Class CDXUtils


  • public class CDXUtils
    extends Object
    Utility class for creating CDX-files. The CDX-format is described here: http://www.archive.org/web/researcher/cdx_file_format.php
    • Constructor Detail

      • CDXUtils

        public CDXUtils()
    • Method Detail

      • writeCDXInfo

        public static void writeCDXInfo​(File archivefile,
                                        OutputStream cdxstream)
        Add cdx info for a given archive file to a given OutputStream. Note, any exceptions are logged on level FINE but otherwise ignored.
        Parameters:
        archivefile - A file with archive records
        cdxstream - An output stream to add CDX lines to
      • generateCDX

        public static void generateCDX​(ArchiveProfile archiveProfile,
                                       File archiveFileDirectory,
                                       File cdxFileDirectory)
                                throws ArgumentNotValid
        Applies createCDXRecord() to all ARC/WARC files in a directory, creating one CDX file per ARC/WARC file. Note, any exceptions during index generation are logged at level FINE but otherwise ignored. Exceptions creating any cdx file are logged at level WARNING but otherwise ignored.

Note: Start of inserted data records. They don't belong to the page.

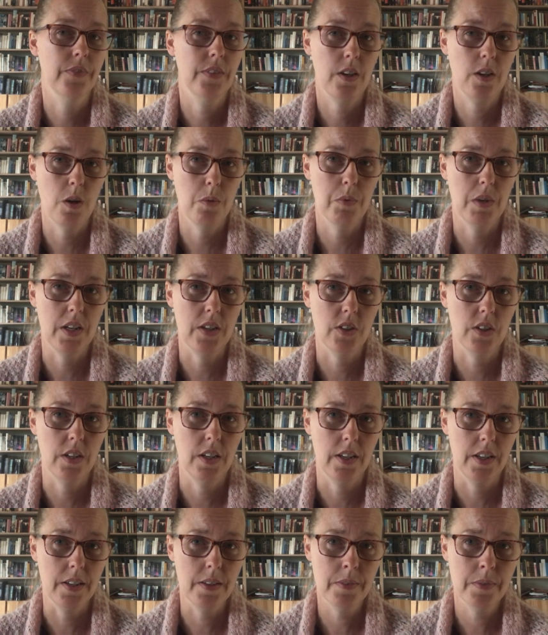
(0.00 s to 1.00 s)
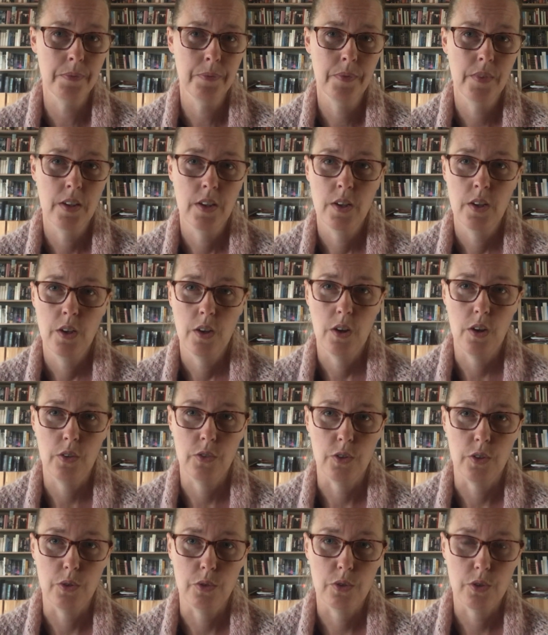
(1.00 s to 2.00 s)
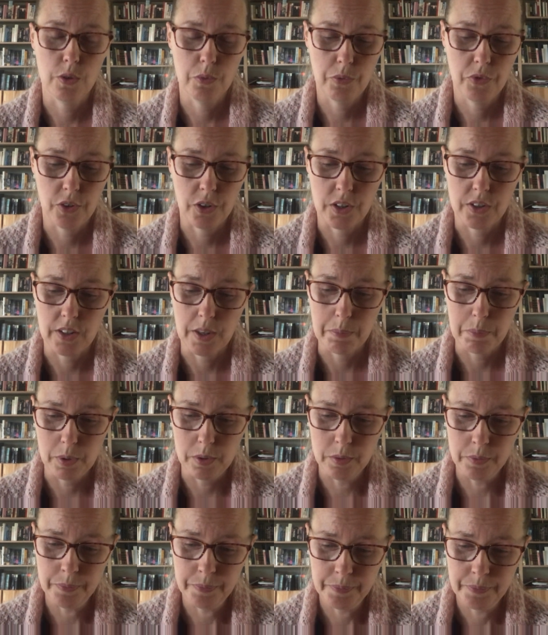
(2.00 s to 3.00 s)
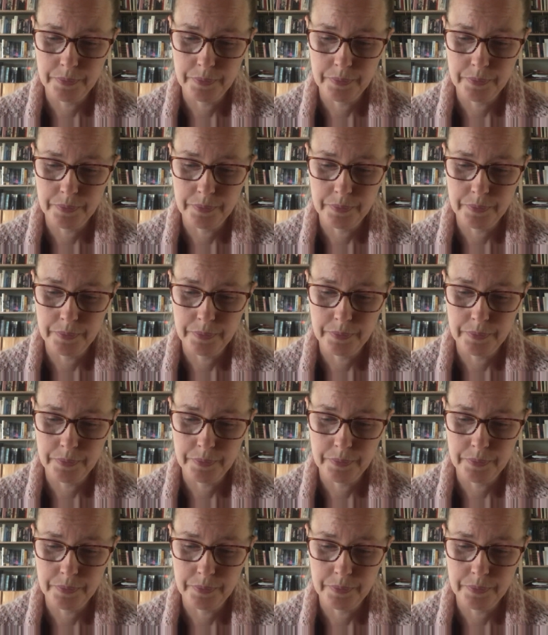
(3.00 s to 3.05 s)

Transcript: combination knitting on YouTube, for example.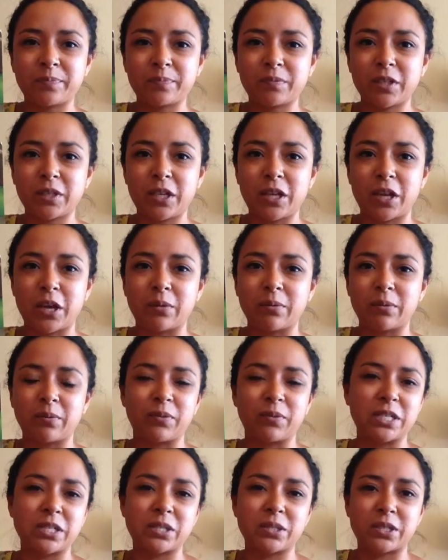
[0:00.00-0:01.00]
the
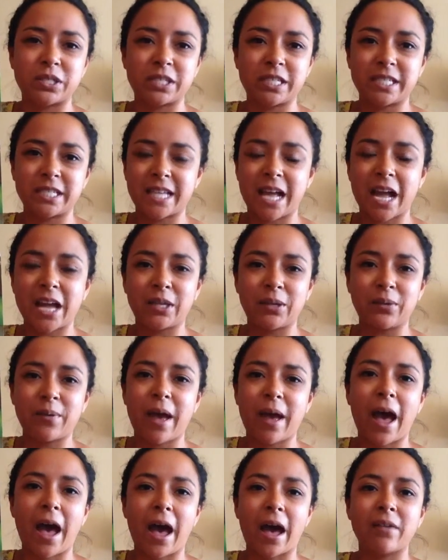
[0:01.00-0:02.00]
resources that you
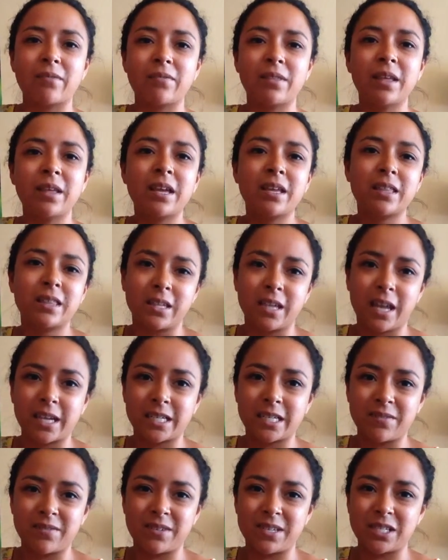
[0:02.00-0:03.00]
have. The
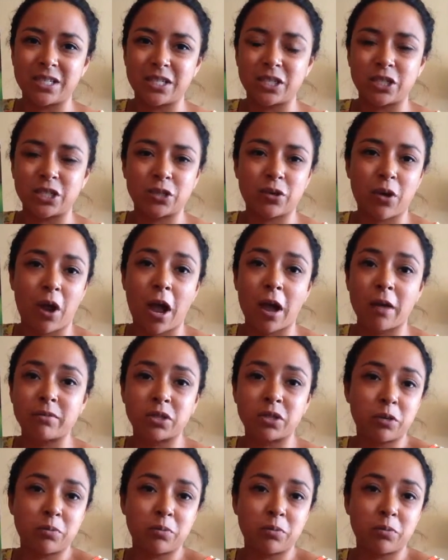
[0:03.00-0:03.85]
activities described are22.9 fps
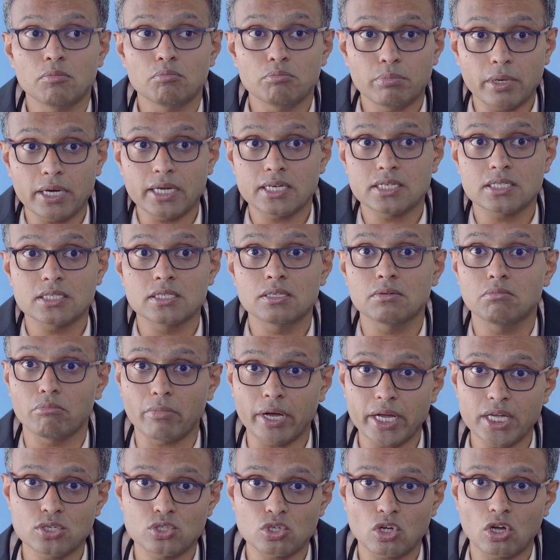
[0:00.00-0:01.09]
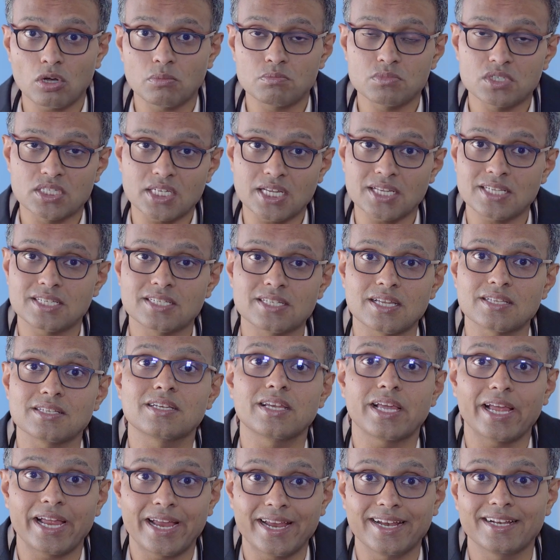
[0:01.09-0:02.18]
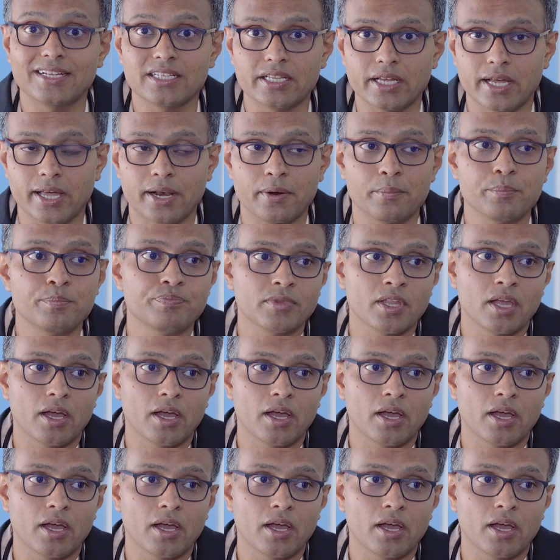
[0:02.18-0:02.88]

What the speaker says: But my job just doesn't end there.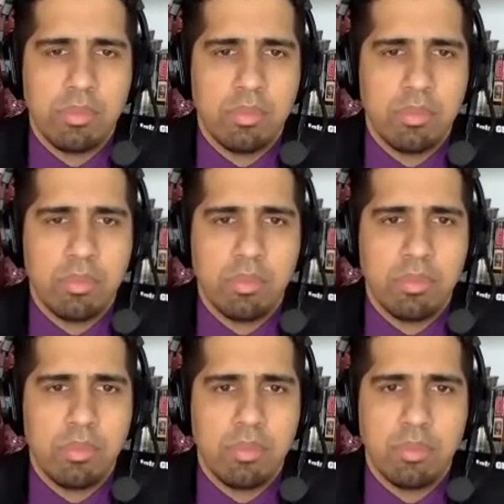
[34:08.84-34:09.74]

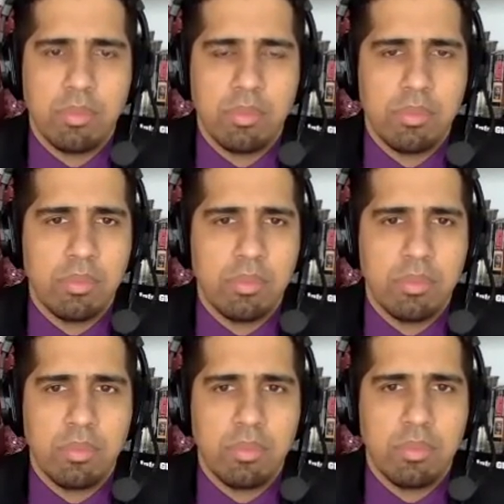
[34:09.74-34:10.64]

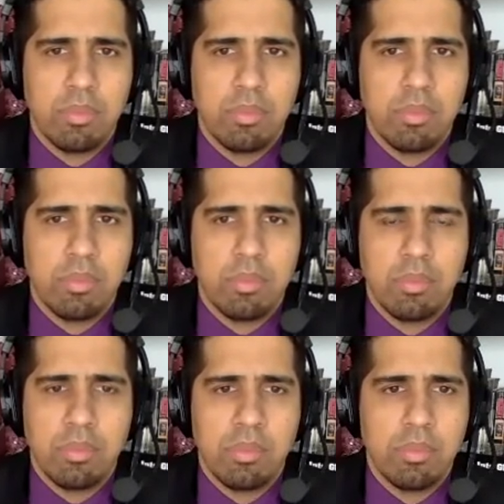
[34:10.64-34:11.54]

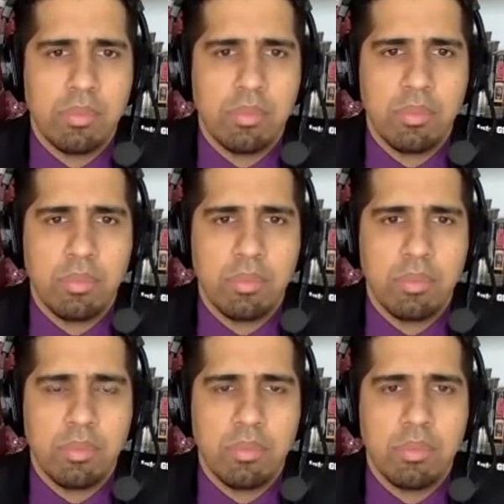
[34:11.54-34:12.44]

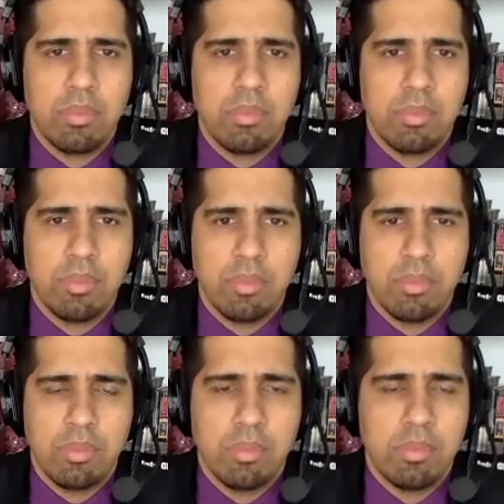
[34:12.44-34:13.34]

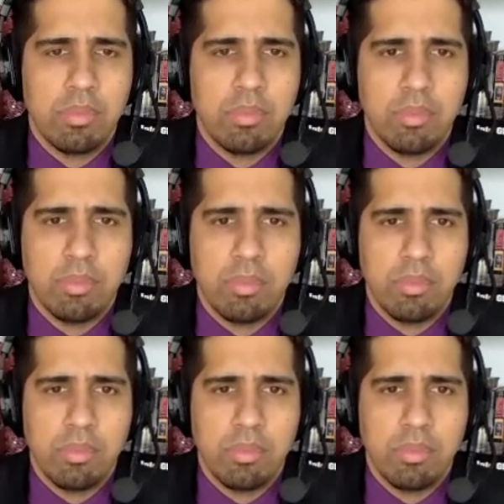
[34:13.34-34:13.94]
The person shown says nothing.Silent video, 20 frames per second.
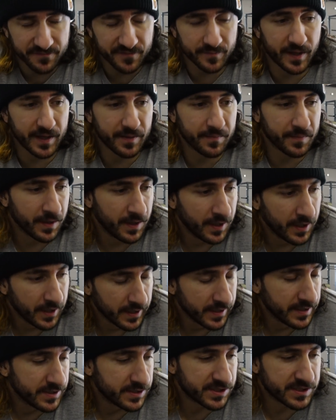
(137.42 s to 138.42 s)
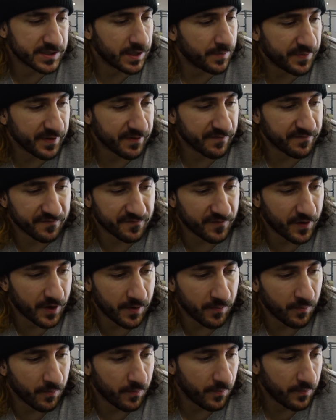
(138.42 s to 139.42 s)
from like something
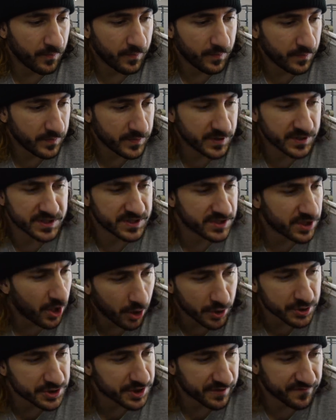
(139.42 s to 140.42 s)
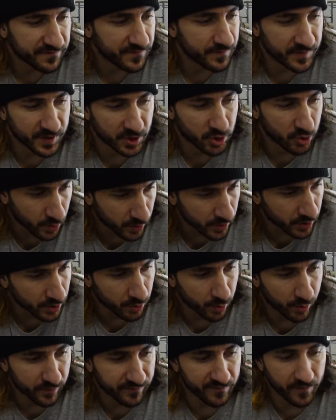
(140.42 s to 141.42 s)
from nostalgic from the
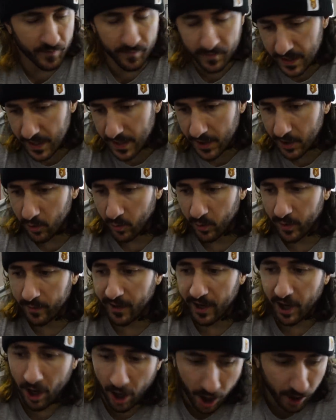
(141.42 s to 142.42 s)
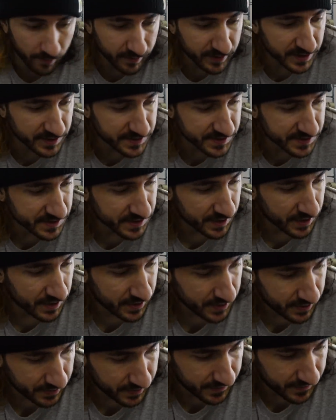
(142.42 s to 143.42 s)
crew or from me or one of my hobbies.
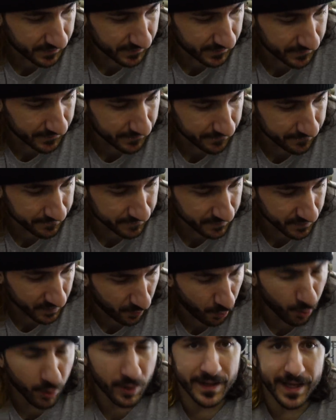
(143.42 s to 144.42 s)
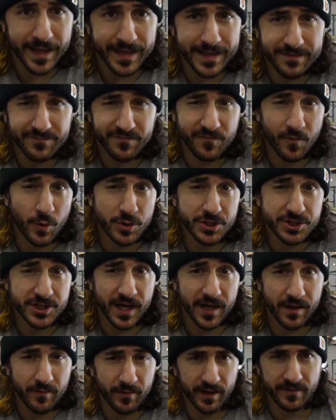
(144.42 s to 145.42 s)
Um, or like
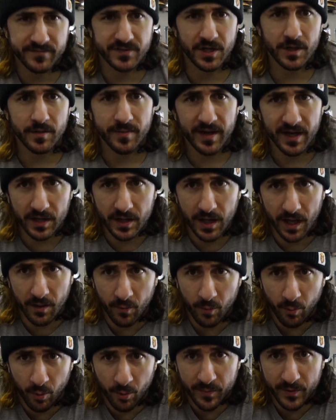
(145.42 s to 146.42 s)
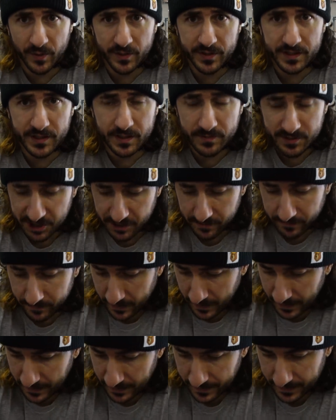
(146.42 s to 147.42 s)
foreshadowing. I've talked about it a lot when we're building the gym.
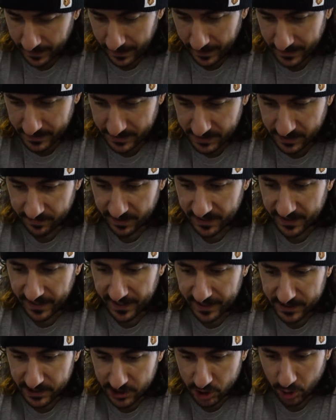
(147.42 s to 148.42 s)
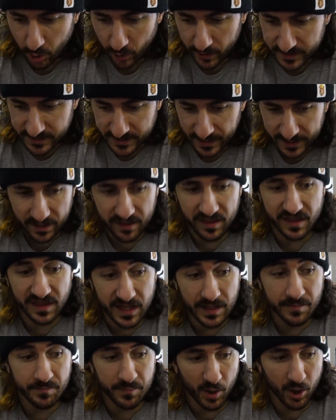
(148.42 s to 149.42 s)
Uh, something that I enjoy is like
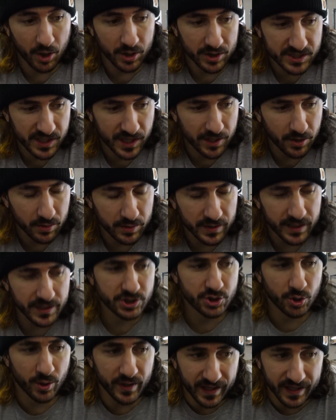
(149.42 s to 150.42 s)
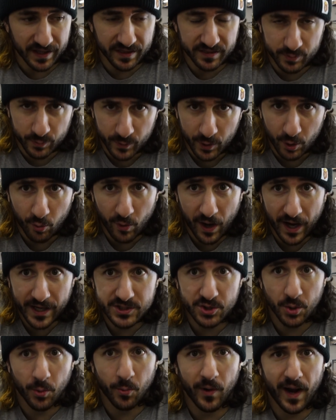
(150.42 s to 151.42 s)
theme parks. I don't enjoy like thrill
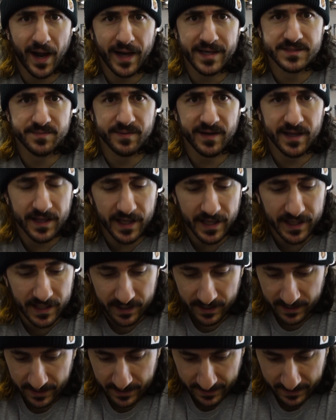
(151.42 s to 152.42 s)
rides or rides, but I like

CDX files are named as the ARC/WARC files except ".(w)arc" or ".(w)arc.gz" is extended with ".cdx"
        Parameters:
        archiveProfile - archive profile including filters, patterns, etc.
        archiveFileDirectory - A directory with archive files to generate index for
        cdxFileDirectory - A directory to generate CDX files in
        Throws:
        ArgumentNotValid - if any of directories are null or is not an existing directory, or if cdxFileDirectory is not writable.